The group is part of Cisco's Critical Infrastructure Assurance Group
(CIAG), which is focused on improving the security of global critical
infrastructure with research, training, education, best practices, and
standards development. Cisco has not publicly announced the move.
"CIAG as a whole still exists and remains an integral part of the
company," a Cisco spokesman said today. "Cisco continually reviews its
operations as a normal course of business to achieve the greatest focus
on growth opportunities, customer satisfaction, and productivity gains.
As this occurs, we evaluate resources to ensure that they are aligned
with the highest priority work that addresses our customers needs."
Research projectswithin the CIAG were on hold as if this posting,
according to sources close to Cisco.

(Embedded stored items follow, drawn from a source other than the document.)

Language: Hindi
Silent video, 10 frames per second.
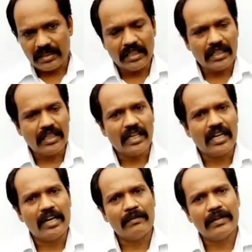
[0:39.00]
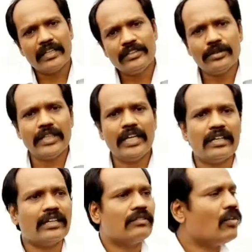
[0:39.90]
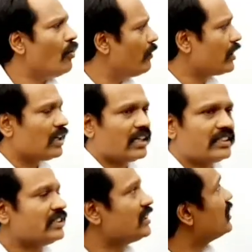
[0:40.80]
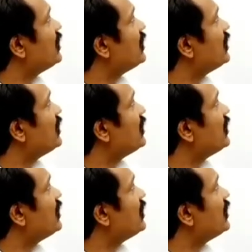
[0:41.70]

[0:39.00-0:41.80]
कि हमारा जो ये होमवर्क क्लासेस है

And it was unclear what ultimately
would happen to some of these efforts, which include SCADA security
research, a honeynet for SCADA systems, Internet DNS scanning, study of
"collateral damage" on network devices from malware attacks, a VOIP
threat study, and the Common Vulnerability Scoring System (CVSS).
The CIAG research group had developed some key security tools, such as
SMART -- a network flow visualization tool for SCADA systems -- and some
BGP and TCP hacking tools to test for network security vulnerabilities,
according to its Website.
Speculation was swirling today as to whether Cisco would reassign the
displaced CIAG researchers elsewhere in the company. Either way, it
doesn't appear that the group will remain intact: Dale Peterson, founder
and director of the SCADA Security Practice at Digital Bond, said in a
recent blog posting that some of the CIAG researchers are now looking
for SCADA security work.
"This is not a huge surprise, because Cisco never cared or did much with
the results from this group, likely because the control system market is
too small for Cisco," he wrote about the CIAG restructuring.
The number of employees affected by the restructuring was not available
from Cisco at the time of this posting.